In calendar year 2008, Pulte and Centex delivered more than 39,000 closings with combined pro forma revenues of $11.6 billion. The combined company will have the strongest liquidity position among its peer group with more than $3.4 billion of cash as of March 31, 2009. Pulte and Centex ended March with approximately $1.7 billion of cash each.
Under the terms of the agreement, Centex shareholders will receive 0.975 shares of Pulte common stock for each share of Centex they own. Based on the closing price of Pulte stock on April 7, 2009, the transaction has a value of $10.50 per Centex share, representing a premium of 32.6% to the 20-day volume weighted average trading price of Centex's shares. The combined company currently would have an equity market capitalization of $4.1 billion and an enterprise value of $7.2 billion. Upon closing of the transaction, Pulte shareholders will own approximately 68% of the combined company, and Centex shareholders will own approximately 32%.
"Combining these two industry leaders with proud legacies into one company puts us in an excellent position to navigate through the current housing downturn, poised to accelerate our return to profitability," said Pulte President and Chief Executive Officer Richard J. Dugas, Jr. "Centex's significant presence in the entry level and move-up categories is complemented by Pulte's strength in both the move-up and active adult segments, the latter through our popular Del Webb brand. Together we will have considerable presence in more than 59 markets across America. In addition, both organizations share an unwavering focus on delivering unparalleled customer satisfaction, maximizing the influence of strong brands and setting new standards of achievement in operational efficiency.

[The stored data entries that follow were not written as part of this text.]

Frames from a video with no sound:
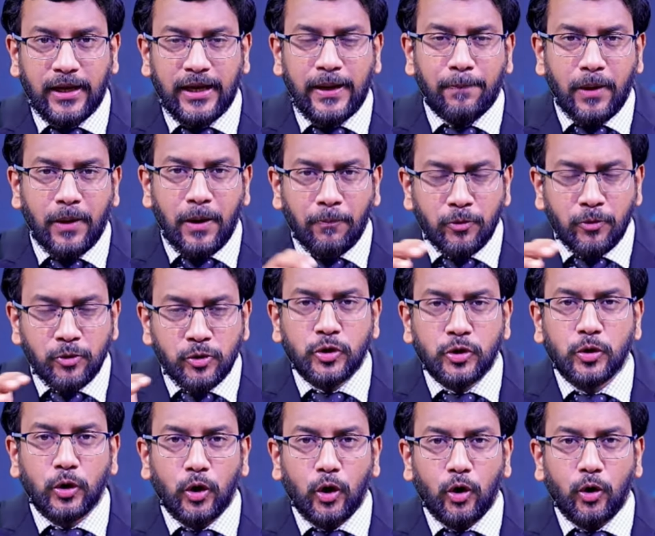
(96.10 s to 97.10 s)
ఈ
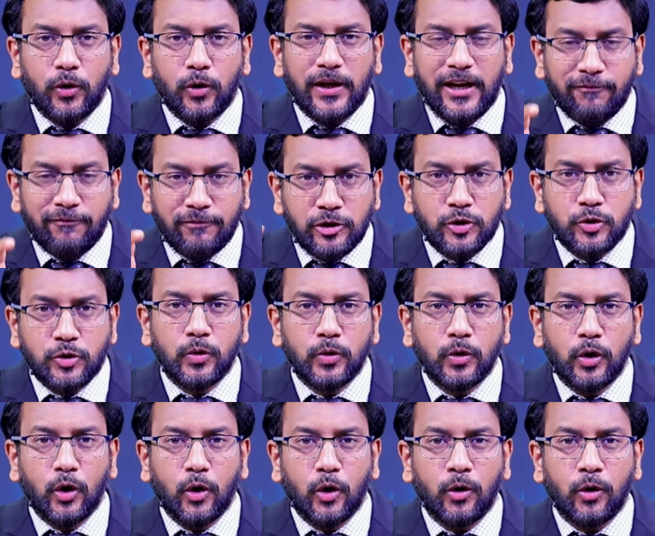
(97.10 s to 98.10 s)
ప్రపంచంలో ఈ
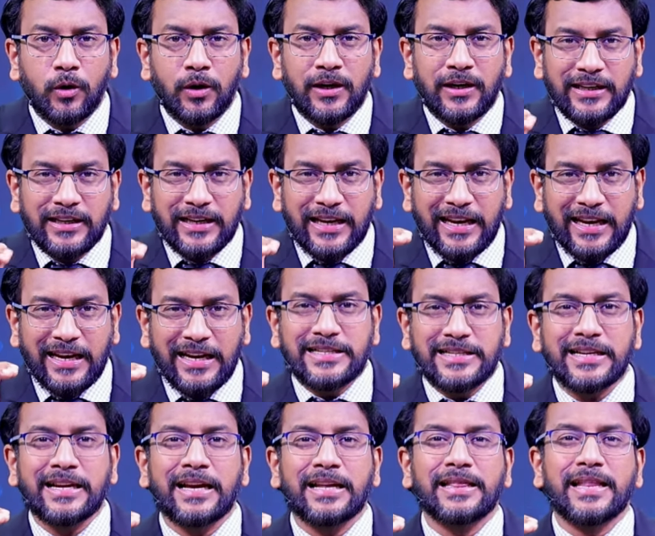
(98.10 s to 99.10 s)
విశ్వంలో
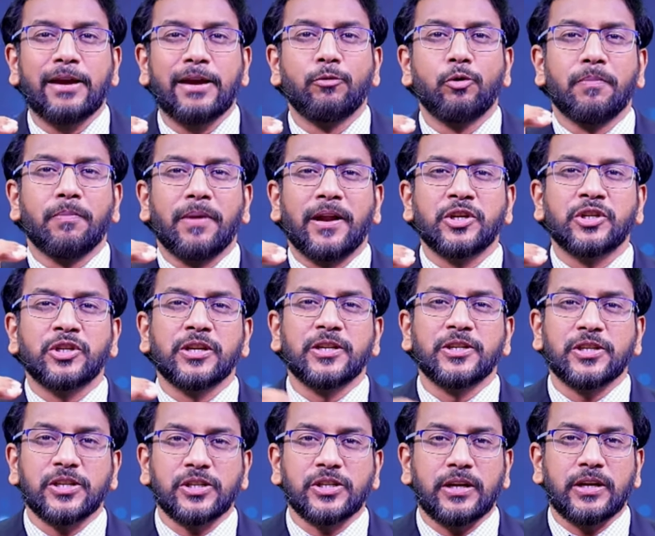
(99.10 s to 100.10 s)
కిరీటంగా దేవుడు మనిషిని
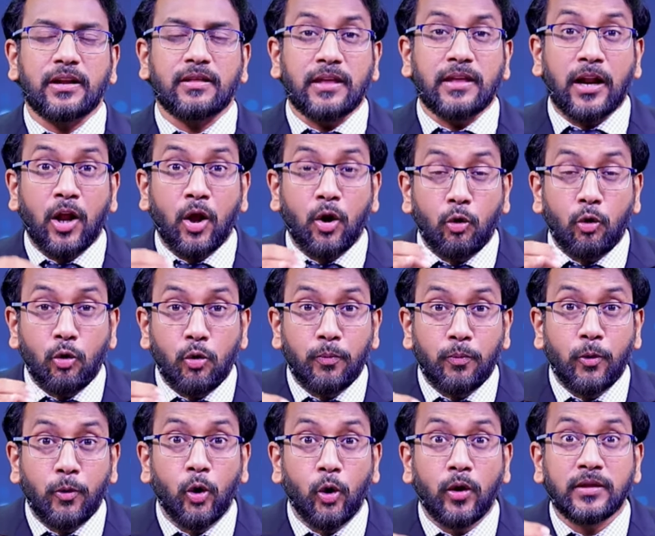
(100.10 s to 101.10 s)
చేశాడు తన
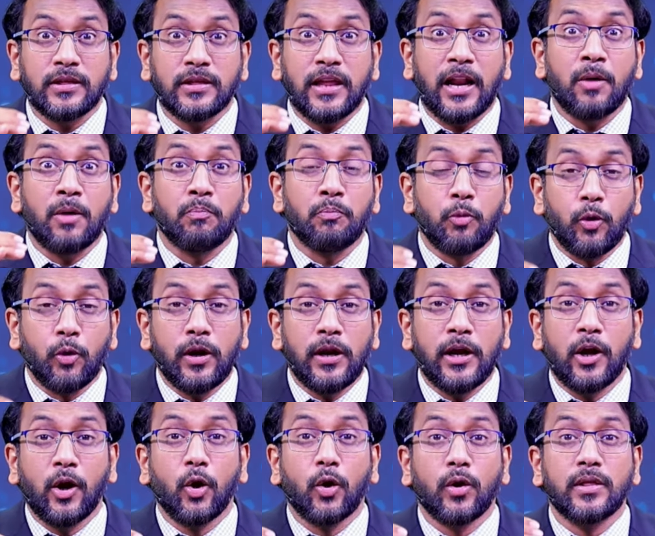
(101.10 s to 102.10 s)
రూపంలో తన
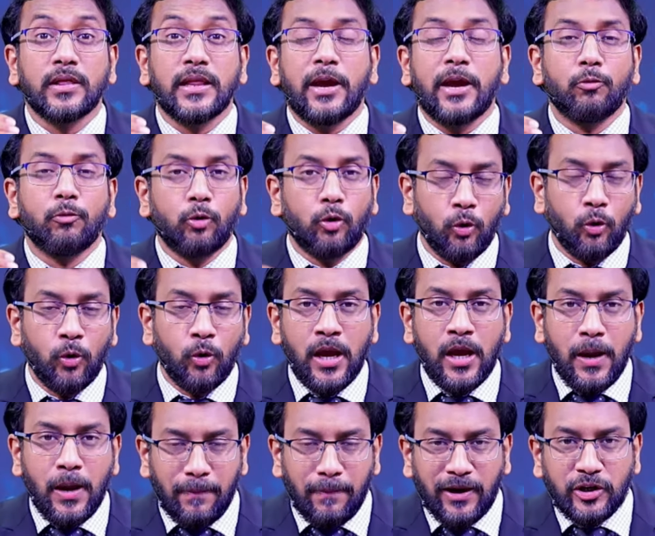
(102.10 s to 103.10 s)
పోలికలో దేవుడు
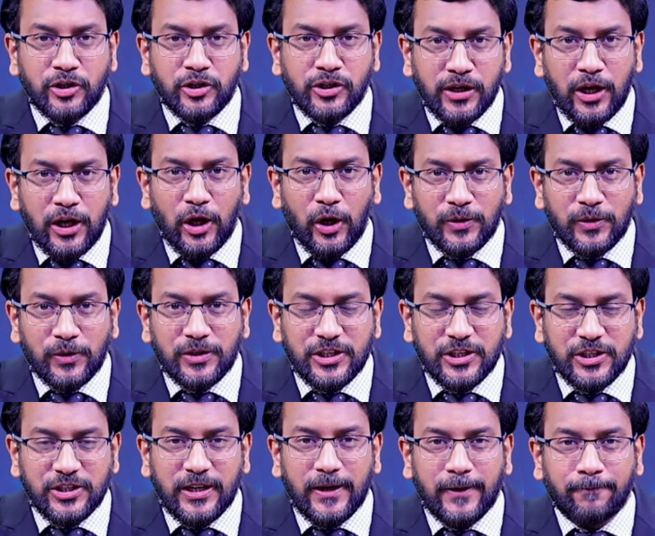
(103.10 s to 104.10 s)
మనిషిని కలుగు
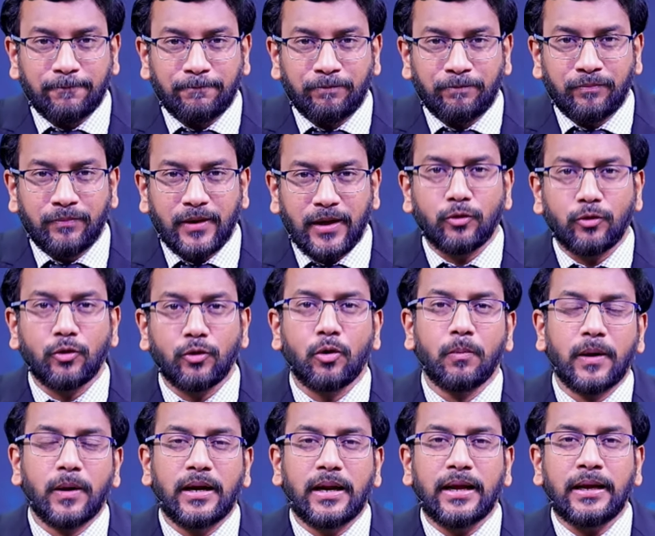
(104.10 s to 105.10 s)
చేశాడు
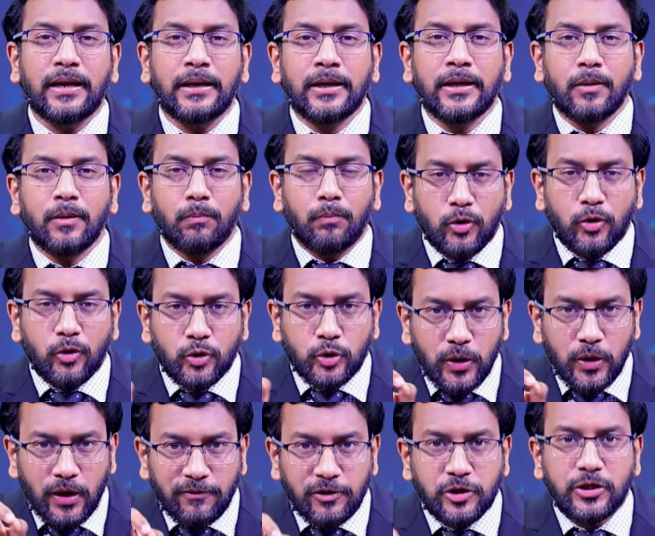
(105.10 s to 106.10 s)
అందును బట్టే
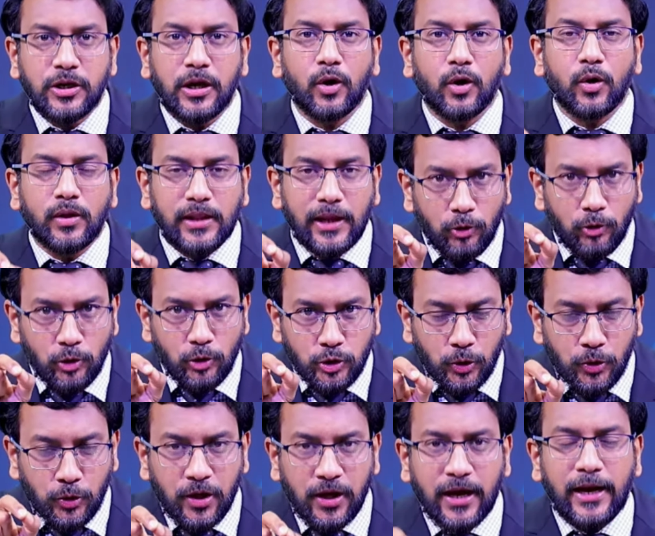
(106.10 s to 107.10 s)
మనుషుల విషయాల్లో దేవుడు
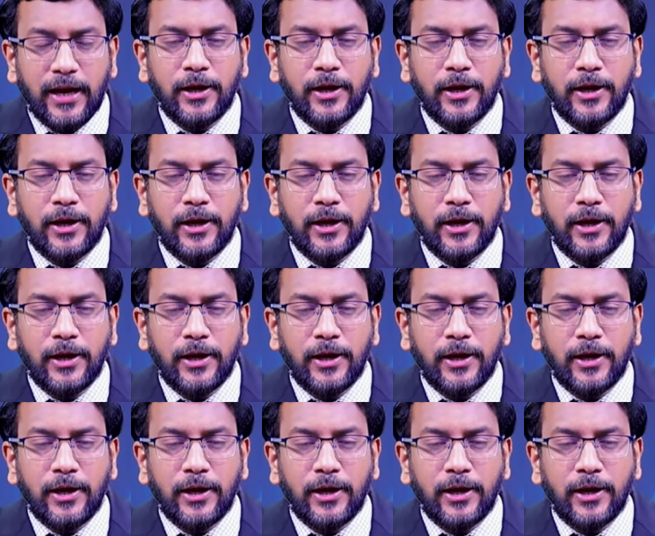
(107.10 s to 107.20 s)
జోక్యం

"The combination will also allow us to capitalize on the opportunities presented by the addition of Centex's land positions to Pulte's, including Centex's sizable holdings in both Texas and the Carolinas, two areas that continue to exhibit strength in the face of today's difficult housing market."
Centex Chairman and Chief Executive Officer Timothy Eller said, "Today represents a significant milestone in this industry's history as two leading companies join forces. We share common cultures and rich traditions of delivering quality and value, doing the right thing and exceeding the expectations of our customers. We're proud to begin writing this next chapter together.
"We are always looking for the best way to deliver more value to all our stakeholders and drive the company forward. We have had a high regard for the Pulte management team and their performance during this downturn, and I strongly believed that our organizations would complement each other's strengths. My conversations with Richard reinforced that conviction.
"We believe this is the right combination at the right time in the business cycle. By acting decisively now, we're creating unrivaled firepower to capitalize on the opportunities in homebuilding that are now becoming visible on the horizon. We will have a deeper and more expanded presence that we are confident will allow us to begin realizing the benefits of our combined scale immediately. Moreover, our shareholders will receive an immediate premium for their shares as well as participate in the upside potential of the combined company."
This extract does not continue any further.